=== Input for this task ===
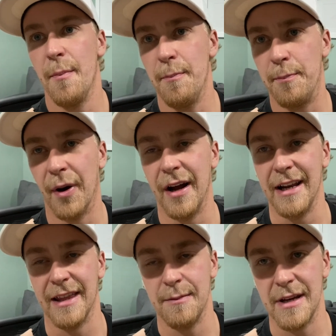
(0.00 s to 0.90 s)
But
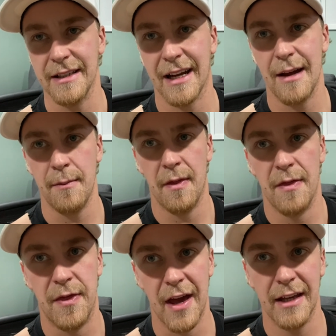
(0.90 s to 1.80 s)
in the meantime,
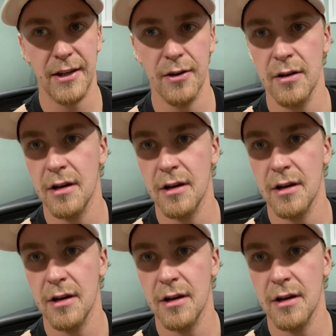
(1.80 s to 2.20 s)
thank you.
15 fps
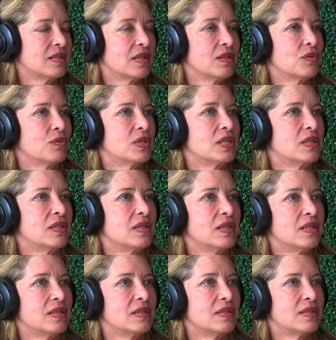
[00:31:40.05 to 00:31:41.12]
Another one
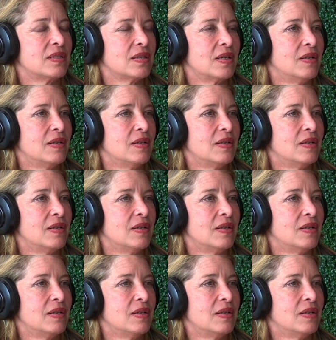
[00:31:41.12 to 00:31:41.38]
is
===
About this task → The answer consists solely of the lines from the one holding "(0.90 s to 1.80 s)" through the last line of the entries above, set down verbatim, without any pictures.

Exercise response →
(0.90 s to 1.80 s)
in the meantime,
(1.80 s to 2.20 s)
thank you.
15 fps
[00:31:40.05 to 00:31:41.12]
Another one
[00:31:41.12 to 00:31:41.38]
is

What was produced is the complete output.